651 autopsy charts were examined from 1988-1996 in the DC office of the Chief Medical Examiner. Among these, 30 (4.6%) documented evidence of pregnancy and 95.4% were not pregnant. Among the 30 deaths where pregnancy was documented, 13 (43.3%) were victims of homicide. Among non-pregnant women, homicide was the leading manner of death (32.3%); 75% of those who were pregnant died from gunshot trauma; 3 out of 4 women with evidence of pregnancy who were victims of homicide were in their first 20 weeks of pregnancy. Many of the accused perpetrators in the study had the same address as the victim which suggests the possibility of domestic violence.


"Violence during Pregnancy and Substance Use," H Amaro et al, Am J Public Health 80(5): 575, 1990

A prior elective abortion increased the risk of violence during pregnancy by 68%, compared to no abortion history among a sample of poor, urban, mostly minority women.
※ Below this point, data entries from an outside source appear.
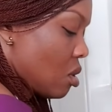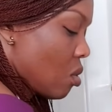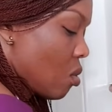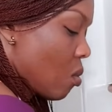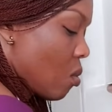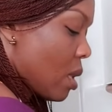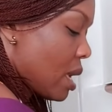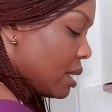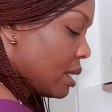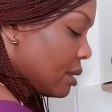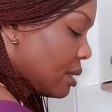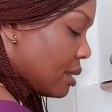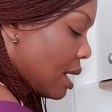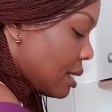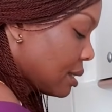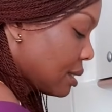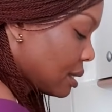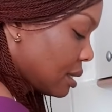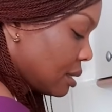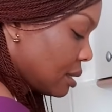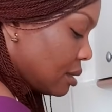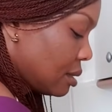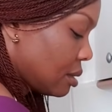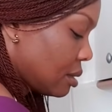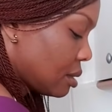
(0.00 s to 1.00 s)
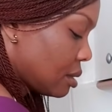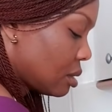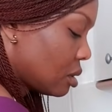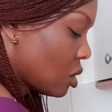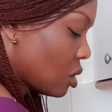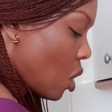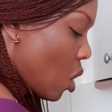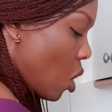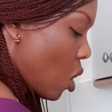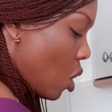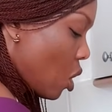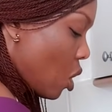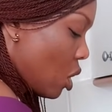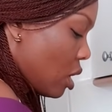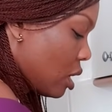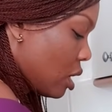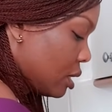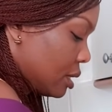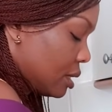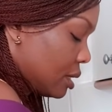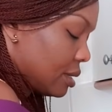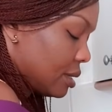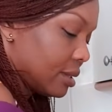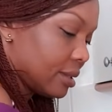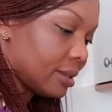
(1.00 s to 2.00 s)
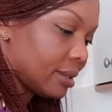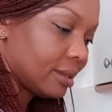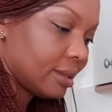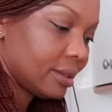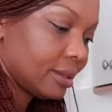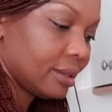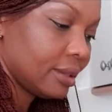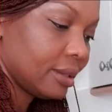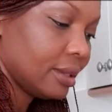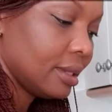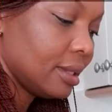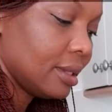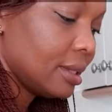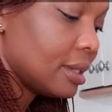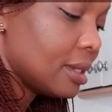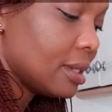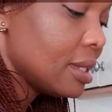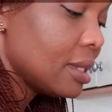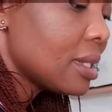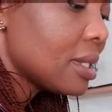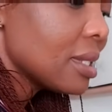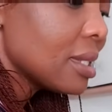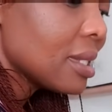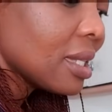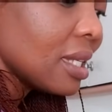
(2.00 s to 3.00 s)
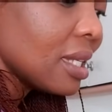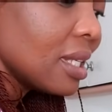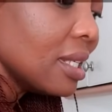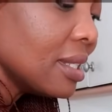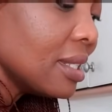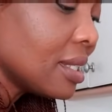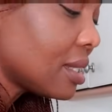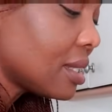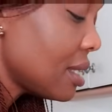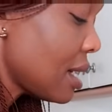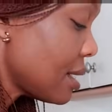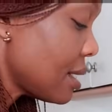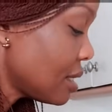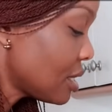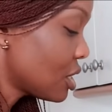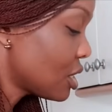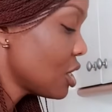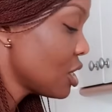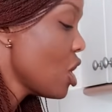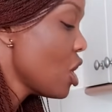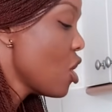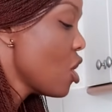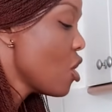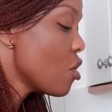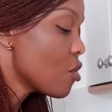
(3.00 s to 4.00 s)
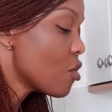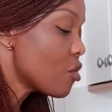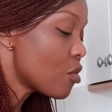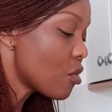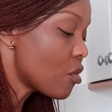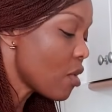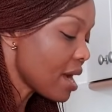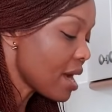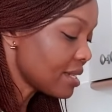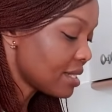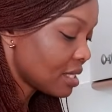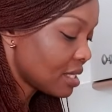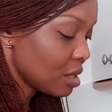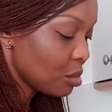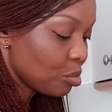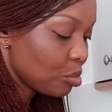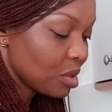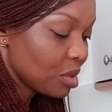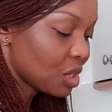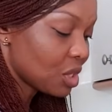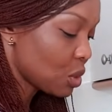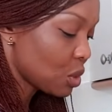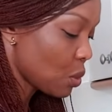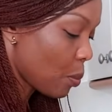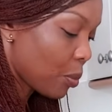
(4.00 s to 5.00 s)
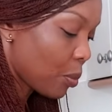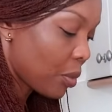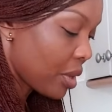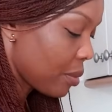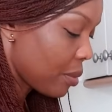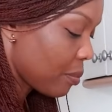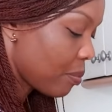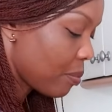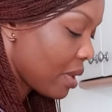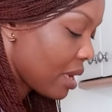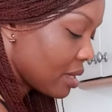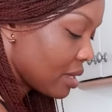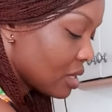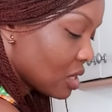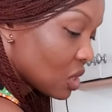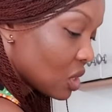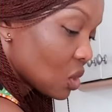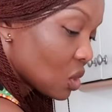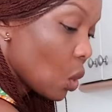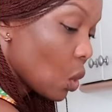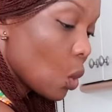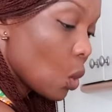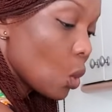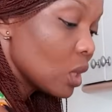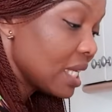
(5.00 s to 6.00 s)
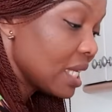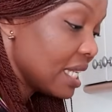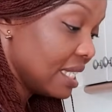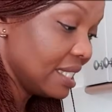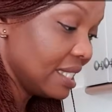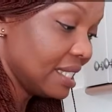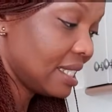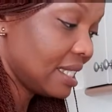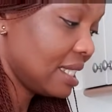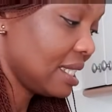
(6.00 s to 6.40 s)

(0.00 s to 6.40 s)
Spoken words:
When that's done, this is the easiest recipe to prepare. So easy.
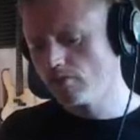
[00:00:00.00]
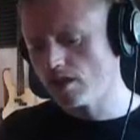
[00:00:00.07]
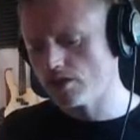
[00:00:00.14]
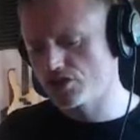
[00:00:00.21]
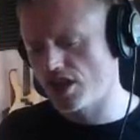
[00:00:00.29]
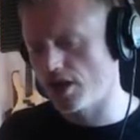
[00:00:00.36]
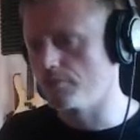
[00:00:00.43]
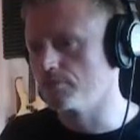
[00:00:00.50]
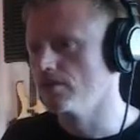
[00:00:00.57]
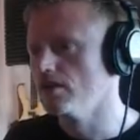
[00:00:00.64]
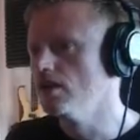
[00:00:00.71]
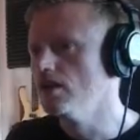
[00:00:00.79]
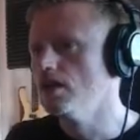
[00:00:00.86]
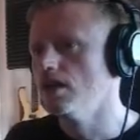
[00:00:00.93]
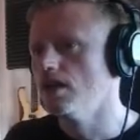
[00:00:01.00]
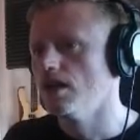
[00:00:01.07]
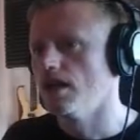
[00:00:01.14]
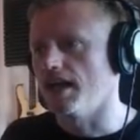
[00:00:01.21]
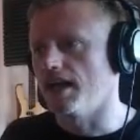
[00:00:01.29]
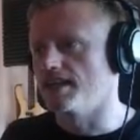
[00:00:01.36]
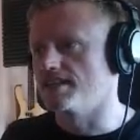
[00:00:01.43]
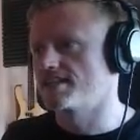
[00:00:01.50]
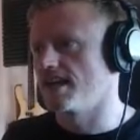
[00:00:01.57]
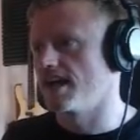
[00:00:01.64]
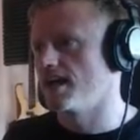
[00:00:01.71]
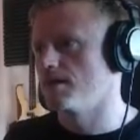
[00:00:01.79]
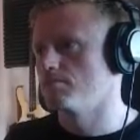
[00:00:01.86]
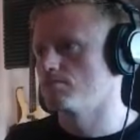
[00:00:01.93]
So in
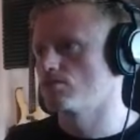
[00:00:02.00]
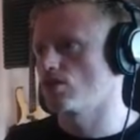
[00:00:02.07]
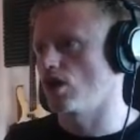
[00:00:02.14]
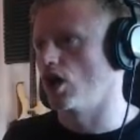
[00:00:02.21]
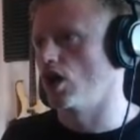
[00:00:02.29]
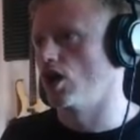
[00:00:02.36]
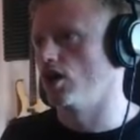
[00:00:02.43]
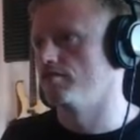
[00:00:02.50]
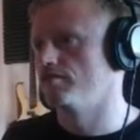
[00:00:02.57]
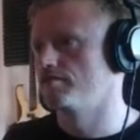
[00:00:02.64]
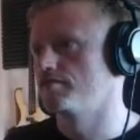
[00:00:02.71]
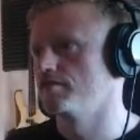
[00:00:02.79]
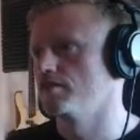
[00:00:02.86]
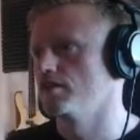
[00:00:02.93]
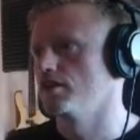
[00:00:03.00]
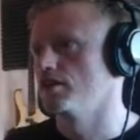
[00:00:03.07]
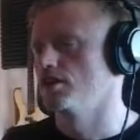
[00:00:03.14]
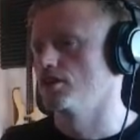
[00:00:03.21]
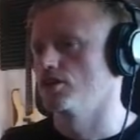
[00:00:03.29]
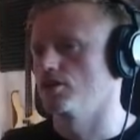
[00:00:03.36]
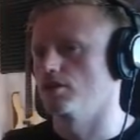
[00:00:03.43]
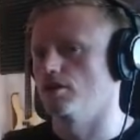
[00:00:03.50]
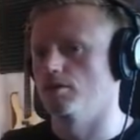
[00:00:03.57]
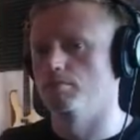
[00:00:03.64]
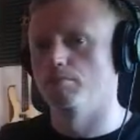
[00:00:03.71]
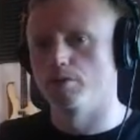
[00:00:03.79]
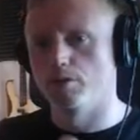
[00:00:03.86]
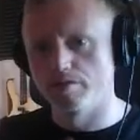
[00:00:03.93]
terms of
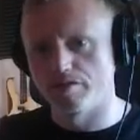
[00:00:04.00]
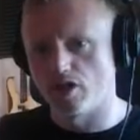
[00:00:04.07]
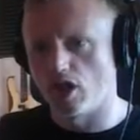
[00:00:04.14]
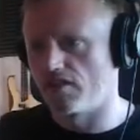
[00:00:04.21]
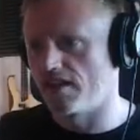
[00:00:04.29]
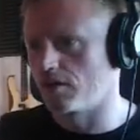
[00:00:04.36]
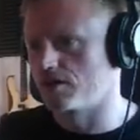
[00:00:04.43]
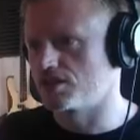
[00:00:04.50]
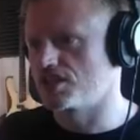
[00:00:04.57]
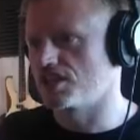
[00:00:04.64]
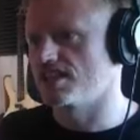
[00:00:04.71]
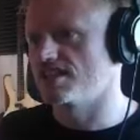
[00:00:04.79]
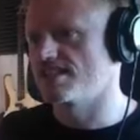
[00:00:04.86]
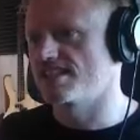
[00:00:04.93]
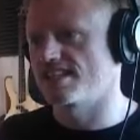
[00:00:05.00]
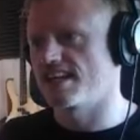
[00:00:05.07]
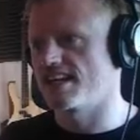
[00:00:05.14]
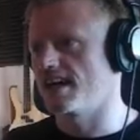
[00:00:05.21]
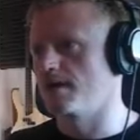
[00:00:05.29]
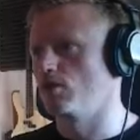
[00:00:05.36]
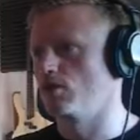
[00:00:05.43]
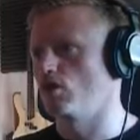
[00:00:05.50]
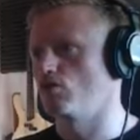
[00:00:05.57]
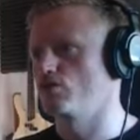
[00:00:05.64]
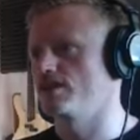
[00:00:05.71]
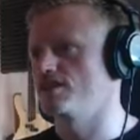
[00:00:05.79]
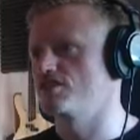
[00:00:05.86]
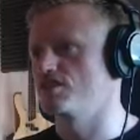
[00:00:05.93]
moving on now, because you can see I'm not
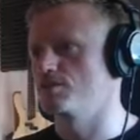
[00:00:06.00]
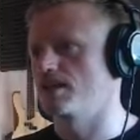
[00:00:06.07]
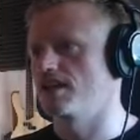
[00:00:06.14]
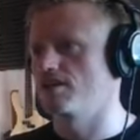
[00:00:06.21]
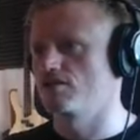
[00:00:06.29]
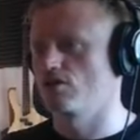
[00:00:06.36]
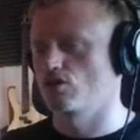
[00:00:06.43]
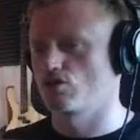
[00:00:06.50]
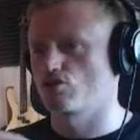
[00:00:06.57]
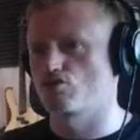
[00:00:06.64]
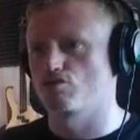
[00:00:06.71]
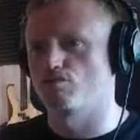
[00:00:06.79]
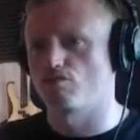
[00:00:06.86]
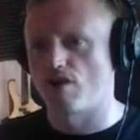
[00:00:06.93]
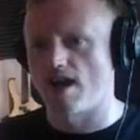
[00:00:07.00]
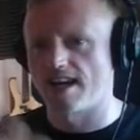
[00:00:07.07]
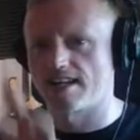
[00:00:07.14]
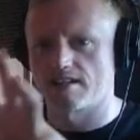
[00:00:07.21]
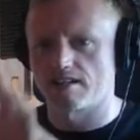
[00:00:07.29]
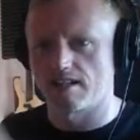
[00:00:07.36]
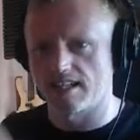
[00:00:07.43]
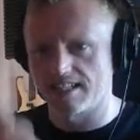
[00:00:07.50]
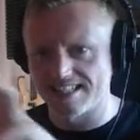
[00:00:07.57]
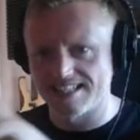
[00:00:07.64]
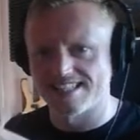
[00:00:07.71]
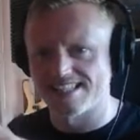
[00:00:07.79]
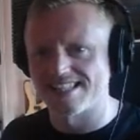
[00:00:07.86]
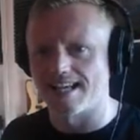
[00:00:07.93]
really doing anything on the drum rack like
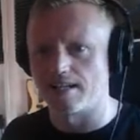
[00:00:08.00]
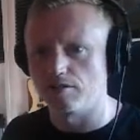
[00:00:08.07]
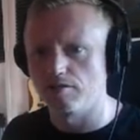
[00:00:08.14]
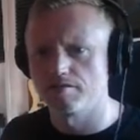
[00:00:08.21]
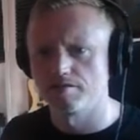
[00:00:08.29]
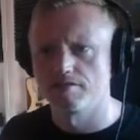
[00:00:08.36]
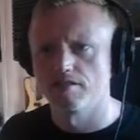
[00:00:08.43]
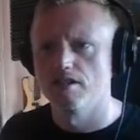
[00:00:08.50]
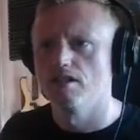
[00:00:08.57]
itself.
"Pregnancy outcomes and health care use: Effects of abuse," J Webster et al, Am J Obstet Gynecol 174:769, 1996

An Australian hospital evaluated past and present abuse during pregnancy and found that abused women were significantly more likely to have had a higher incidence of miscarriage, two or more induced abortions, or neonatal death compared to non-abused women.


"Domestic violence during pregnancy," LW Hedin and PO Janson, Acta Obstet Gynecol Scand 79:625-630, 2000

A Swedish study compared physically abused women with non-abused women during pregnancy. In the group of abused women a higher proportion had undergone one or more abortions than in the non-abused group. Smoking and alcohol use were strongly associated with physical and sexual abuse.


"Mediation of Abusive Childhood Experiences: Dissociation and Negative Life Outcomes," E Becker-Lausen , Am J Orthopsychiatry 65(4): 560, 1995

Dissociation was significantly related to reports of females of previously becoming pregnant and having an abortion in high school. Individuals who detach from reality by dissociation may disregard clues that may otherwise warn them of danger and become " sitting ducks" for later abuse.